Article dans La Tribune du 15-04-08
Les militaires ne disent rien - devoir de réserve oblige - mais ils n'en pensent pas moins. Comme les autres personnels de l'État, ils vont passer sous la toise budgétaire. Mais l'exercice n'aura vraiment de sens que s'il fait porter l'effort là où il est nécessaire. Car, contrairement à la fonction publique civile, le ministère de la Défense souffre d'une pléthore de cadres.

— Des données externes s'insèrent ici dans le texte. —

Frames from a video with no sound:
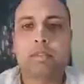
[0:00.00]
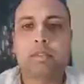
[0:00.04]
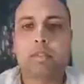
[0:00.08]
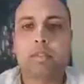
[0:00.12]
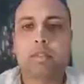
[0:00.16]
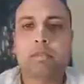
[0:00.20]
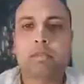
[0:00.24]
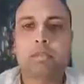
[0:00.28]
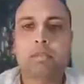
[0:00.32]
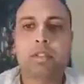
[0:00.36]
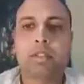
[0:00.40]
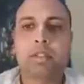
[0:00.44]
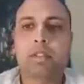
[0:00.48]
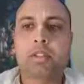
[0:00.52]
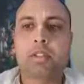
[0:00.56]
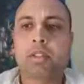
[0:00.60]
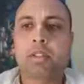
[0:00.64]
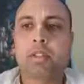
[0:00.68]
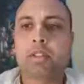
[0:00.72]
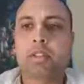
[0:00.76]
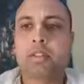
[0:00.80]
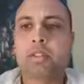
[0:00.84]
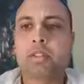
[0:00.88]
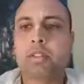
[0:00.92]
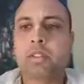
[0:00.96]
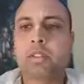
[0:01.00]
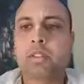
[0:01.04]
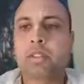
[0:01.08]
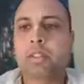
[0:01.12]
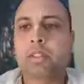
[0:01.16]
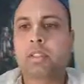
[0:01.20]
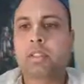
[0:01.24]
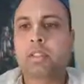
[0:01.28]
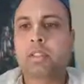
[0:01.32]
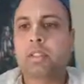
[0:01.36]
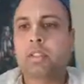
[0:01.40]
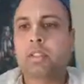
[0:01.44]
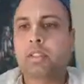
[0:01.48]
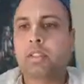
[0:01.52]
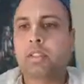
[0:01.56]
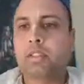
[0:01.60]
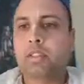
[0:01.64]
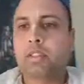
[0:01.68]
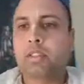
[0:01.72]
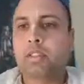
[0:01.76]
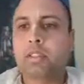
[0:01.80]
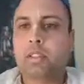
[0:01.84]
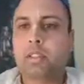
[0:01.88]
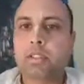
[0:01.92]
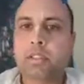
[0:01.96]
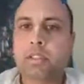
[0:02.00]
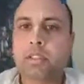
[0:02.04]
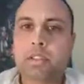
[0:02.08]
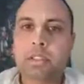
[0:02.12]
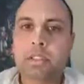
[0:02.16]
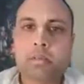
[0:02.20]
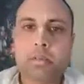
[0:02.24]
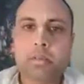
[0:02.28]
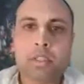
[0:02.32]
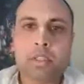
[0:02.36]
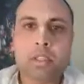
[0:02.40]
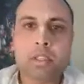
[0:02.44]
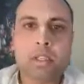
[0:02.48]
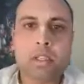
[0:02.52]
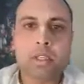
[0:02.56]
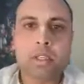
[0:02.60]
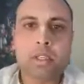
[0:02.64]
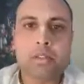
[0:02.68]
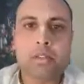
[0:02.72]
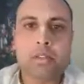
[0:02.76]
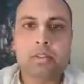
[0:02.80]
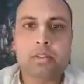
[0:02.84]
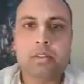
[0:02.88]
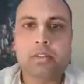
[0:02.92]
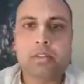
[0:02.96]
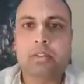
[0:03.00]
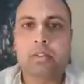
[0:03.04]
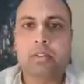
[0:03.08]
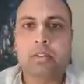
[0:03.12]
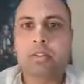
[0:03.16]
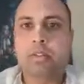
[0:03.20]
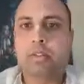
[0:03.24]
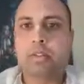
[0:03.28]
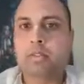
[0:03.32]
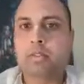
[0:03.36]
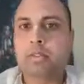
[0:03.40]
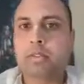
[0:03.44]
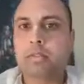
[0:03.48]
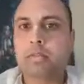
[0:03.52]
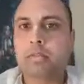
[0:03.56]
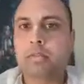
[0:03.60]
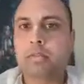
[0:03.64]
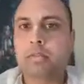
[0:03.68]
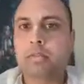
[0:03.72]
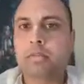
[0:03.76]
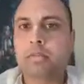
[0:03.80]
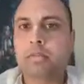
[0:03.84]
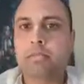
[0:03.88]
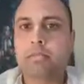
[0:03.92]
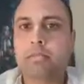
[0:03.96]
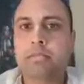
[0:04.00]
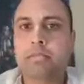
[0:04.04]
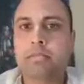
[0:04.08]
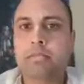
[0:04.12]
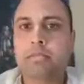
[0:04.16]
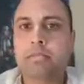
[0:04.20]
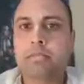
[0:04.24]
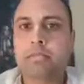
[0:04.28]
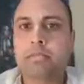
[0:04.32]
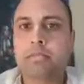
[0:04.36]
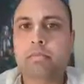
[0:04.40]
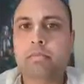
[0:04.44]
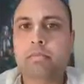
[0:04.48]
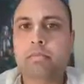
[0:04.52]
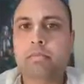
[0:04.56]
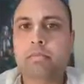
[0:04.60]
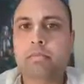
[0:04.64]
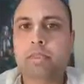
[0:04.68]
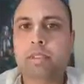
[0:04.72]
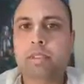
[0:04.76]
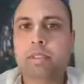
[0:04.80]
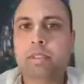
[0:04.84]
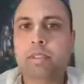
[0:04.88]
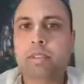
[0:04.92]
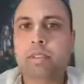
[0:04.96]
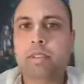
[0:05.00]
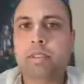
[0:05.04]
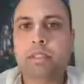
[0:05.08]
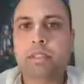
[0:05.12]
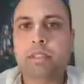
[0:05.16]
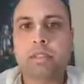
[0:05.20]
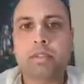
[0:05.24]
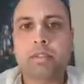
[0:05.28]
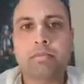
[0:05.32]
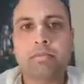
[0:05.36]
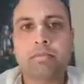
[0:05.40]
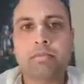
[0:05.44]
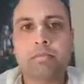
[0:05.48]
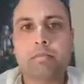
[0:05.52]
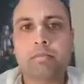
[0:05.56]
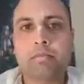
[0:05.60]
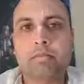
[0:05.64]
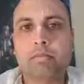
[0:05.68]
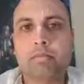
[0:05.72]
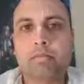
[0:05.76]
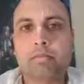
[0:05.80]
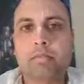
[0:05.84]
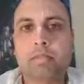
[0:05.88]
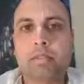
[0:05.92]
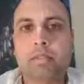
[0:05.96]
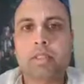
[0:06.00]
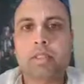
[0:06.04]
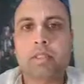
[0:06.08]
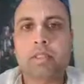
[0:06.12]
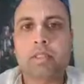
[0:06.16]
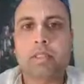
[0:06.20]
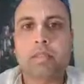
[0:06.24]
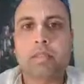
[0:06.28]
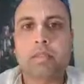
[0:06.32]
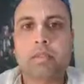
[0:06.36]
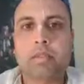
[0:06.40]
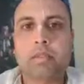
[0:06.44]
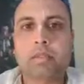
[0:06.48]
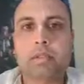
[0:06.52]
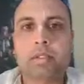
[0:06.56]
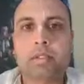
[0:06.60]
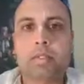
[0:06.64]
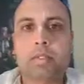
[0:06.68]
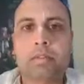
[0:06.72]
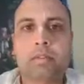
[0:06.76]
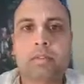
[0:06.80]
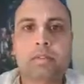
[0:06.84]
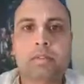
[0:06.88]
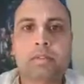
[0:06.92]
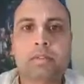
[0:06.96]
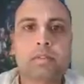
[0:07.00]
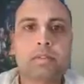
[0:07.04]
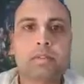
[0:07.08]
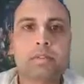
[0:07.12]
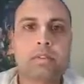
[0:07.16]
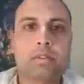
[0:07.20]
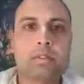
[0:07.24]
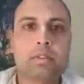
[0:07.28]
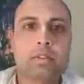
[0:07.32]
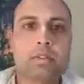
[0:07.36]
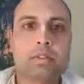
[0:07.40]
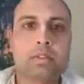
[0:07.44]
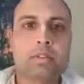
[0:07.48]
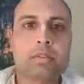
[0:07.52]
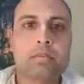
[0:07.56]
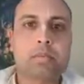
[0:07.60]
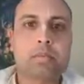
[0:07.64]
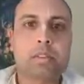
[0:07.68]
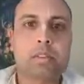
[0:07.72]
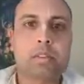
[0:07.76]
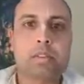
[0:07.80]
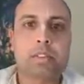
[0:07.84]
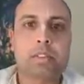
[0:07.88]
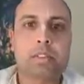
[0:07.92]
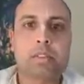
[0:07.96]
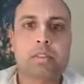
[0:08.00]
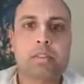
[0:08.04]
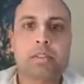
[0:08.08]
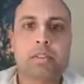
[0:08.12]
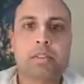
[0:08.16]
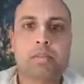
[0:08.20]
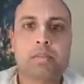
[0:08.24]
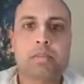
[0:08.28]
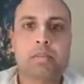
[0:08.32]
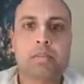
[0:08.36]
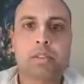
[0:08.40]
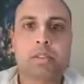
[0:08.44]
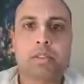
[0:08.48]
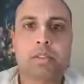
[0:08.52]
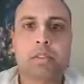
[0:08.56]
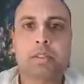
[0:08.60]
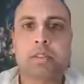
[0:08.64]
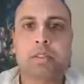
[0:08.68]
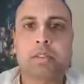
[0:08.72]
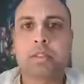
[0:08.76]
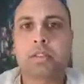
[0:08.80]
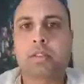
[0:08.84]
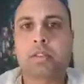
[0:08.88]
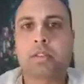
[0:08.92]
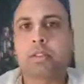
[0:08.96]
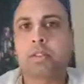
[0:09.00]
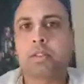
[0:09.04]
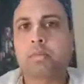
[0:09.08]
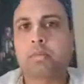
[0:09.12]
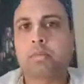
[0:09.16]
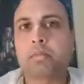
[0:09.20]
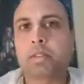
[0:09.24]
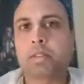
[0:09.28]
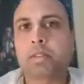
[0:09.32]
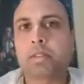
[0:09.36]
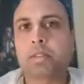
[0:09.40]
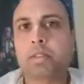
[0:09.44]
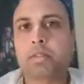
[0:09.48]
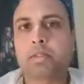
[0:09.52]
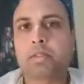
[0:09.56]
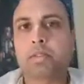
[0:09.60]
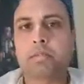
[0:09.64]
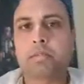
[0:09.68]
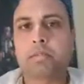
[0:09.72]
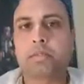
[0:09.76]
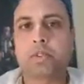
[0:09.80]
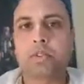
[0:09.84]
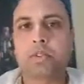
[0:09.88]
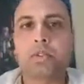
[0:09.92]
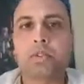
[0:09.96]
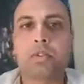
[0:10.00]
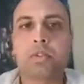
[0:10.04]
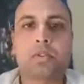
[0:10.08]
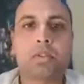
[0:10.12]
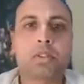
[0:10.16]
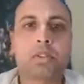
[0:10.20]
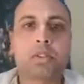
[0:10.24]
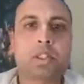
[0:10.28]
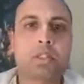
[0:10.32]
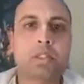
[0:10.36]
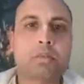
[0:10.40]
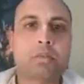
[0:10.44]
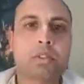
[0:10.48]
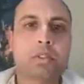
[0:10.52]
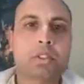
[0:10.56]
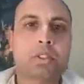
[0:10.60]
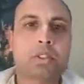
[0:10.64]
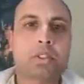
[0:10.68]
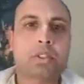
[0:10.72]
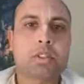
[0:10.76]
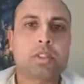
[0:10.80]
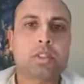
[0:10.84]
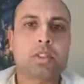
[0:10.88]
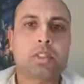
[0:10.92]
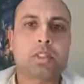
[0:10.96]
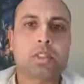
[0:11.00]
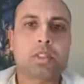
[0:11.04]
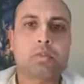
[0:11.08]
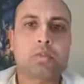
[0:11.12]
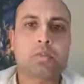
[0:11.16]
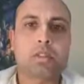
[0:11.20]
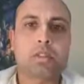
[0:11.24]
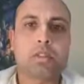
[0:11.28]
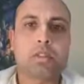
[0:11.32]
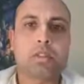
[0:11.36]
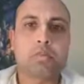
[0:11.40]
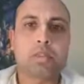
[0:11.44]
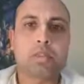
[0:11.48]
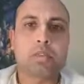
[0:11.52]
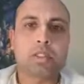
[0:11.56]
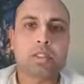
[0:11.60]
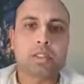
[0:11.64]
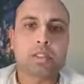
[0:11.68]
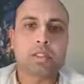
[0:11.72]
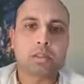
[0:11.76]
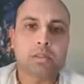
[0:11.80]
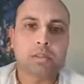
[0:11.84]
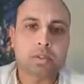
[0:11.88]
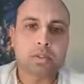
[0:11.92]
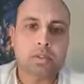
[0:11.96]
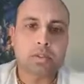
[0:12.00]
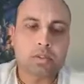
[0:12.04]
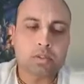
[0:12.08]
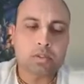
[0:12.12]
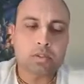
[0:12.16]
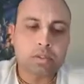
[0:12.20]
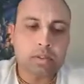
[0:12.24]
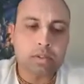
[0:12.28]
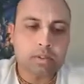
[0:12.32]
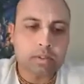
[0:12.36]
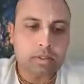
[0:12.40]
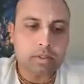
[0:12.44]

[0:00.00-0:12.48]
immaterial. The other demigods, their names are ultimately material, but Vishnu's name, Krishna's name, is completely spiritual.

Une caractéristique qui place la France dans une catégorie à part parmi les grandes nations militaires. La gestion des carrières de la caste militaire est un véritable casse-tête du simple fait qu'il y a trop de galonnés, du simple sergent au général étoilé, et pas assez de tâchesà distribuer pour les occuper. Résultat : des états-majors surstaffés, des mises à disposition généreuses et un rythme de rotation des chefs de corps élevé.

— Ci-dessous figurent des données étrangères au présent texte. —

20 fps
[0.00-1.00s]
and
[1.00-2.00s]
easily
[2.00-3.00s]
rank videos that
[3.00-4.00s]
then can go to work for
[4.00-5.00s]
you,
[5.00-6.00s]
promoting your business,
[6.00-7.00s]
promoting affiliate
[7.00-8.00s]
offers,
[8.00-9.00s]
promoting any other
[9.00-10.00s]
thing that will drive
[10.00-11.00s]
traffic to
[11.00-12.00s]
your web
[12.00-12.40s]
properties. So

Et aussi, très vraisemblablement, beaucoup d'ambitions contrariées, de carrières freinées et de frustrations chez les gradés. Ce syndrome d'une armée qui compte deux fois plus de chefs que d'hommes du rang porte un nom que la bienséance et l'excellence de nos relations avec un pays du Nouveau Monde nous interdisent d'imprimer. Il est sans doute la contrepartie de la professionnalisation des forces armées décidée au milieu des années 1990 en même temps que l'abandon de la conscription.

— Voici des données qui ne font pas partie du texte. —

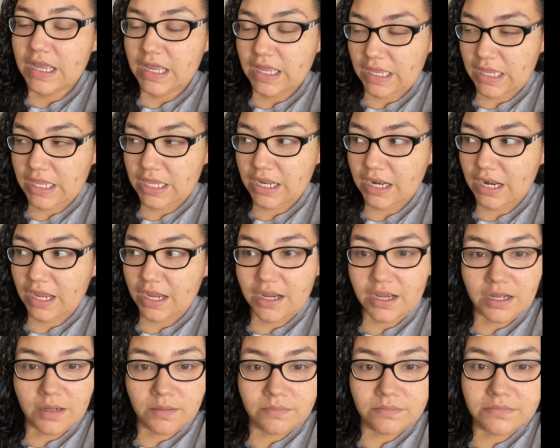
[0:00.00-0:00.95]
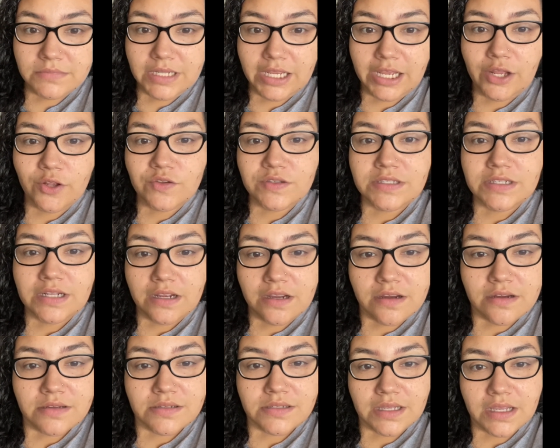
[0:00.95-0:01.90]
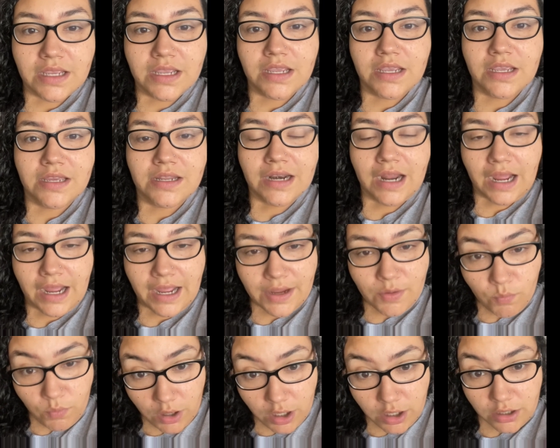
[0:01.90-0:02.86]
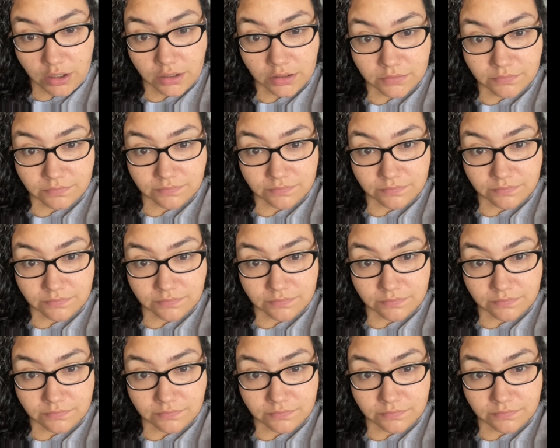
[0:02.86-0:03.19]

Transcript: And I come downstairs and I work.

Il est aussi le signe que la gestion des ressources humaines du ministère de la Défense n'a pas évolué au rythme de l'effort de modernisation et de transformation réalisé au cours de la décennie écoulée. Même allégée de 42.000 officiers et sous-officiers - option extrême qui n'est pas celle retenue à l'heure actuelle par le ministre -, l'armée française présenterait encore un format hors norme comparée à celle d'une nation voisine et amie comme la Grande-Bretagne, comparable en termes de moyens et d'ambitions sur la scène internationale. Convertie avec dix ans d'avance à la professionnalisation de ses personnels, l'armée de Sa Gracieuse Majesté compte aujourd'hui deux gradés pour trois hommes du rang. Avec un ratio presque inversé après la suppression des 42.000 postes évoqués, l'armée française n'aura donc fait qu'une partie du chemin. Certains objecteront sans doute qu'il convient de décompter les effectifs de gendarmerie mais sans répondre pour autant au déséquilibre structurel entre la hiérarchie et la troupe.